Dataset items:
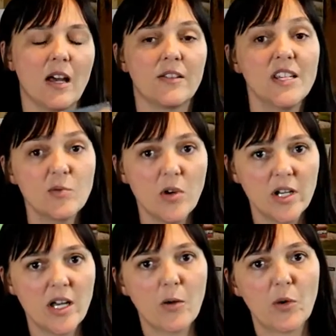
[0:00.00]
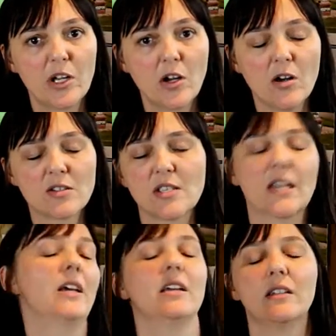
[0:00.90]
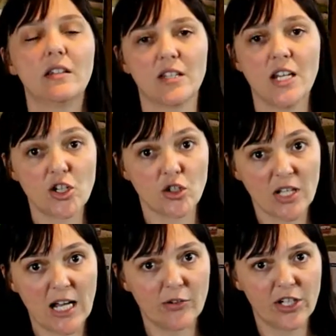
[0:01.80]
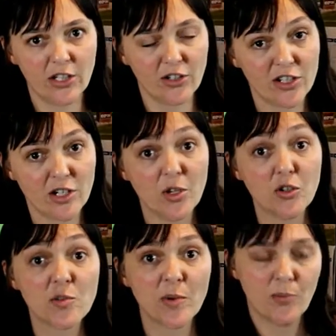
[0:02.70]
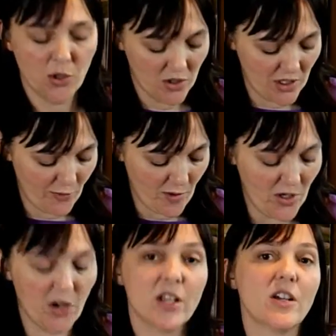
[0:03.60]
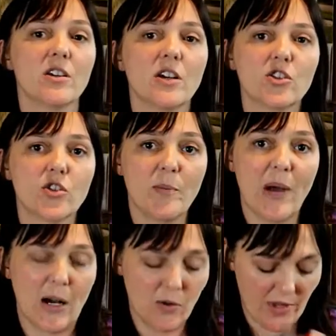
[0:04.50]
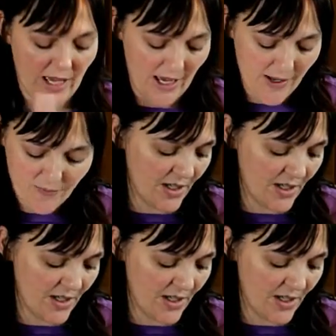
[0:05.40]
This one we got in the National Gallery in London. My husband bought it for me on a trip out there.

--

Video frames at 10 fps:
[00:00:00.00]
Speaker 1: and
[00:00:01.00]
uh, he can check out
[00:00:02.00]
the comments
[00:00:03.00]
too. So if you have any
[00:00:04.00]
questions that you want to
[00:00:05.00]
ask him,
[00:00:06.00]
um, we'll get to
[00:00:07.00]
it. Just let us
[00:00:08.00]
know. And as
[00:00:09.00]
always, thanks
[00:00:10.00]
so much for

* * *

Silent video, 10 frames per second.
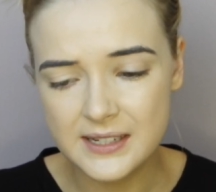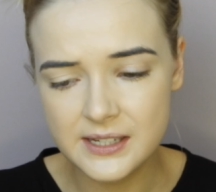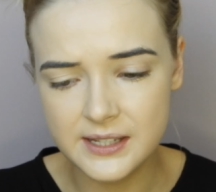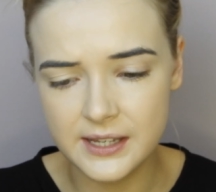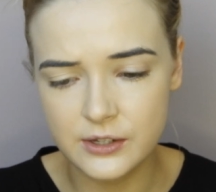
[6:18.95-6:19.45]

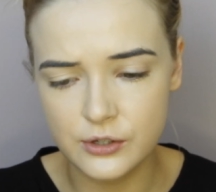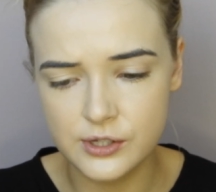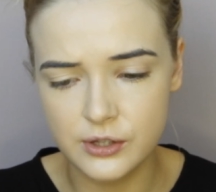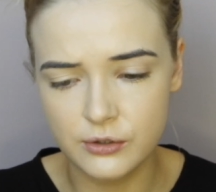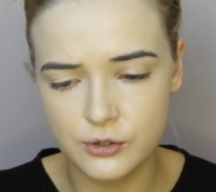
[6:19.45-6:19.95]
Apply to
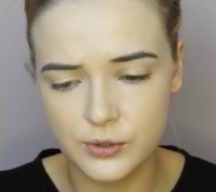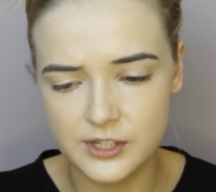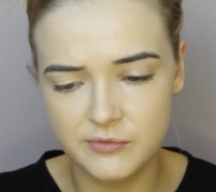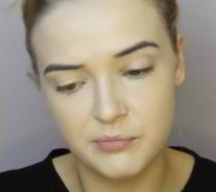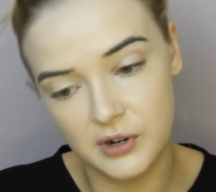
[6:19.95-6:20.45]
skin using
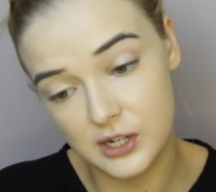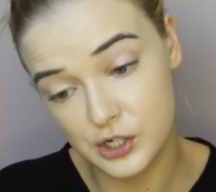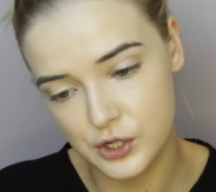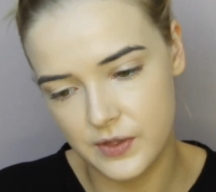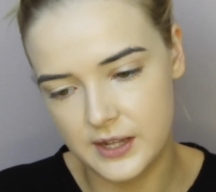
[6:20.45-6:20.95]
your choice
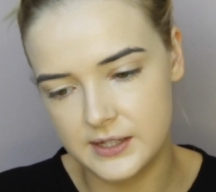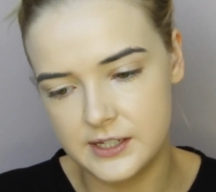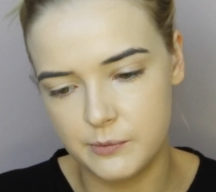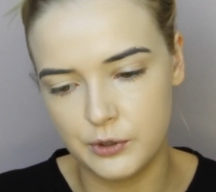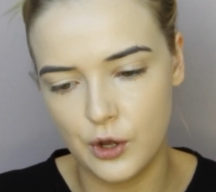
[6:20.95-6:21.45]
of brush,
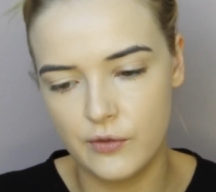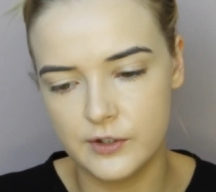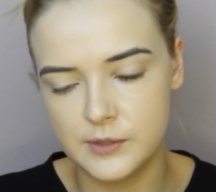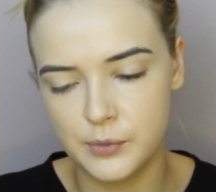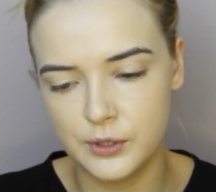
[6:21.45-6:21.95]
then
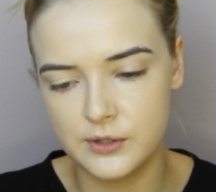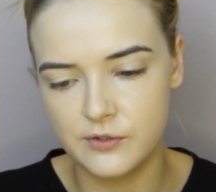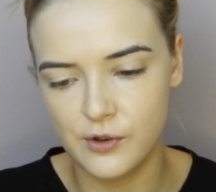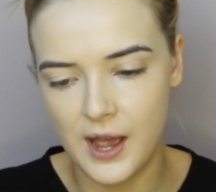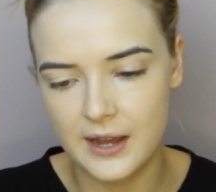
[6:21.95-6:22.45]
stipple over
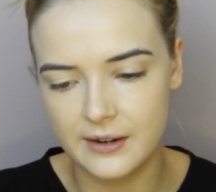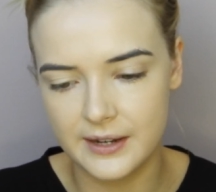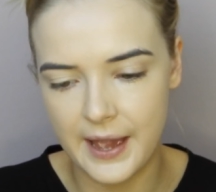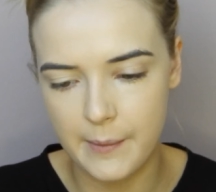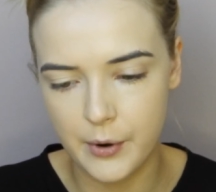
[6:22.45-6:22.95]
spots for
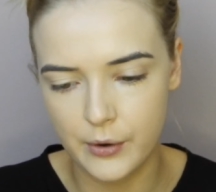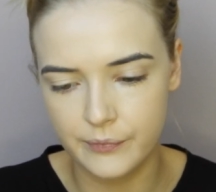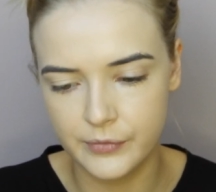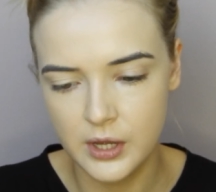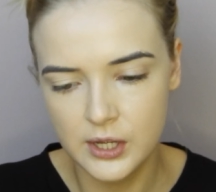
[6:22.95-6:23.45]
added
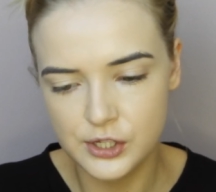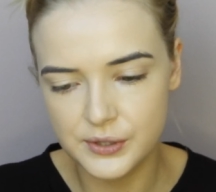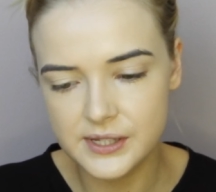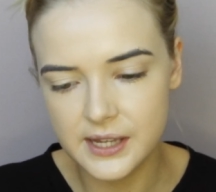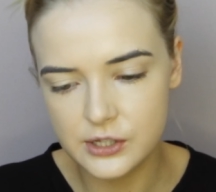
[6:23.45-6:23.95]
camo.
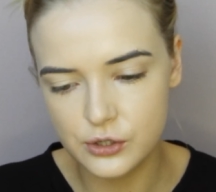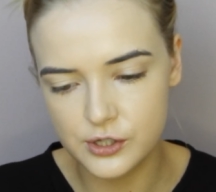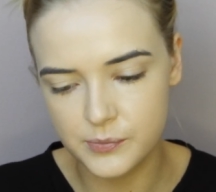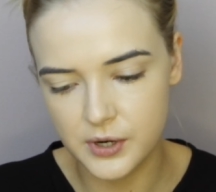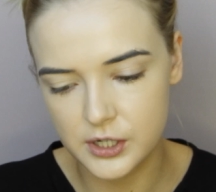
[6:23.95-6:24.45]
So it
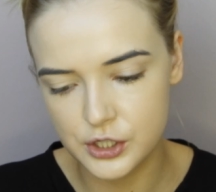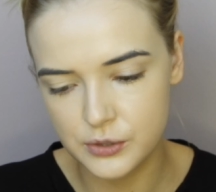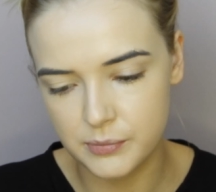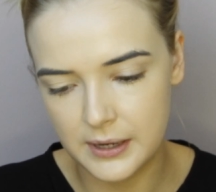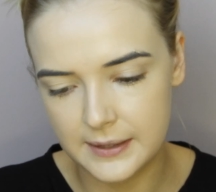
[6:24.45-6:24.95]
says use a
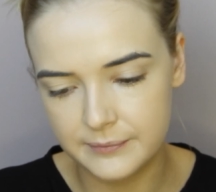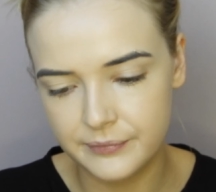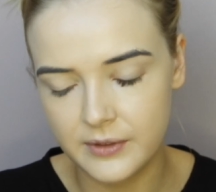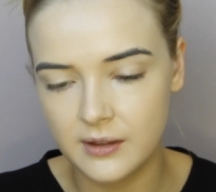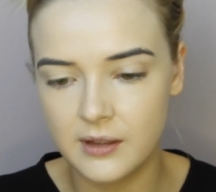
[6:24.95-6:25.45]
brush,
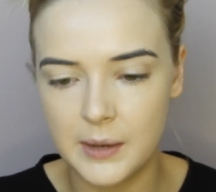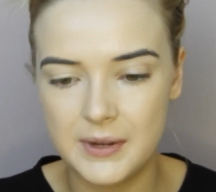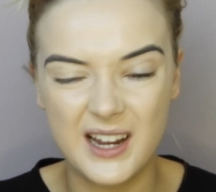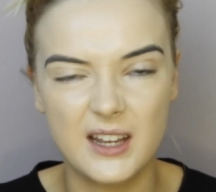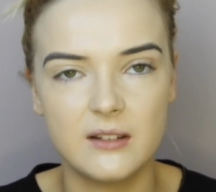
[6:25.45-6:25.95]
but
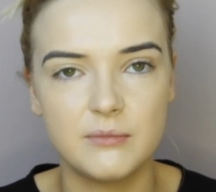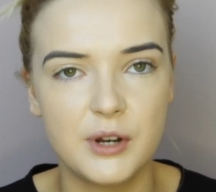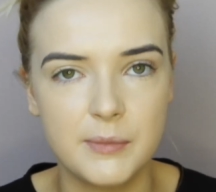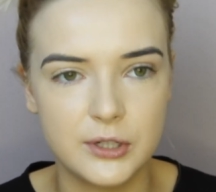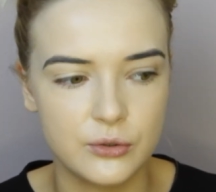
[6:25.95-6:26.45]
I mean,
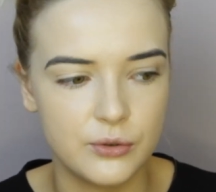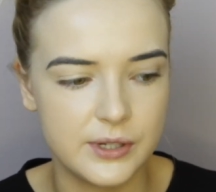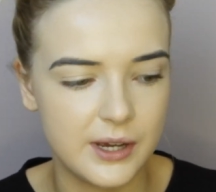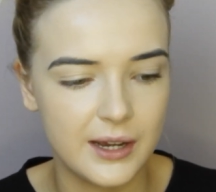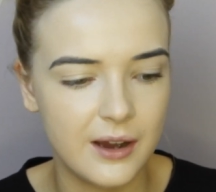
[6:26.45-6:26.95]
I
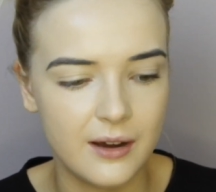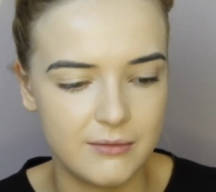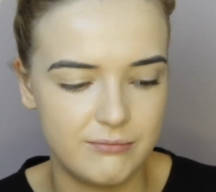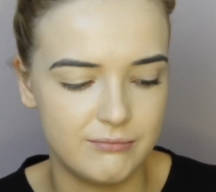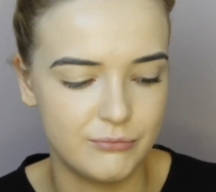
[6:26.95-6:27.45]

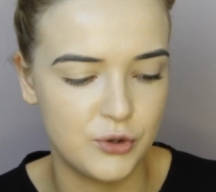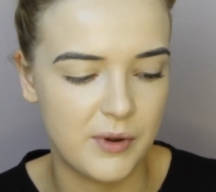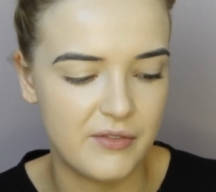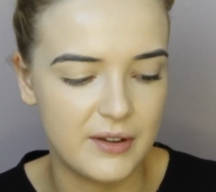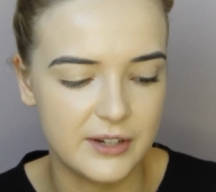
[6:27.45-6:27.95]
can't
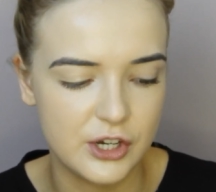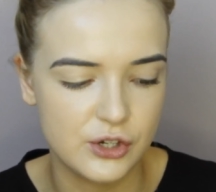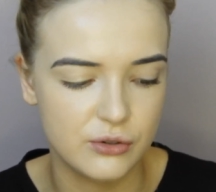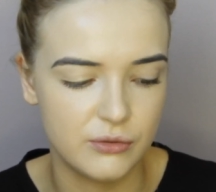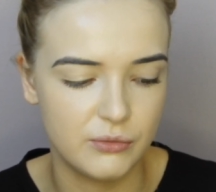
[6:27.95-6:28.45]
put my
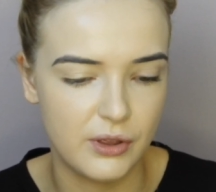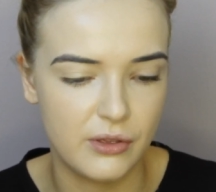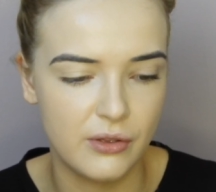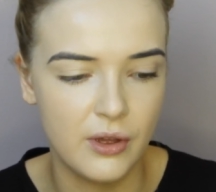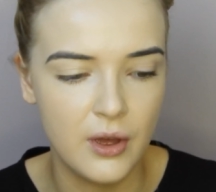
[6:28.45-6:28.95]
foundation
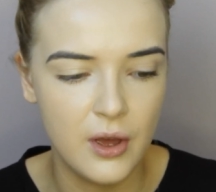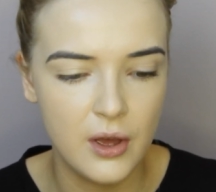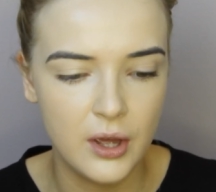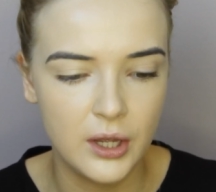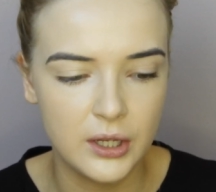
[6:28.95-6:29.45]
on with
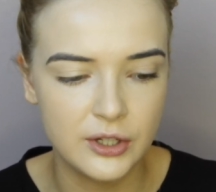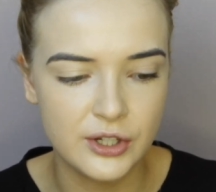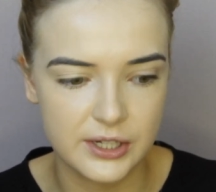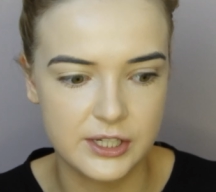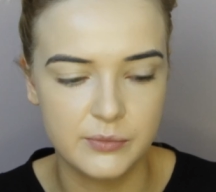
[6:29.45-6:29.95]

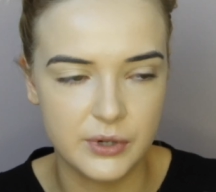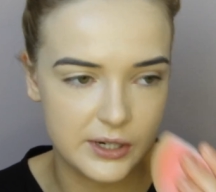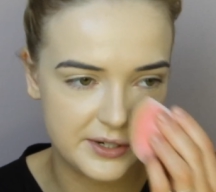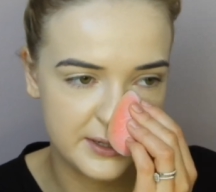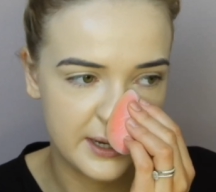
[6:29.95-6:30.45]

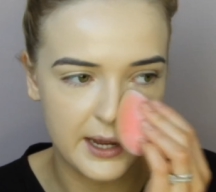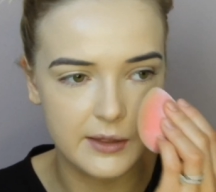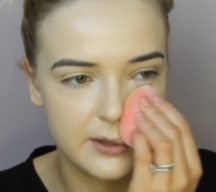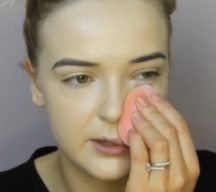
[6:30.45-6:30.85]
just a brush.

Task instructions:
Would you please give the number of lines in the data above that contain the string "frames"? Reply with that number only.

Reply:
2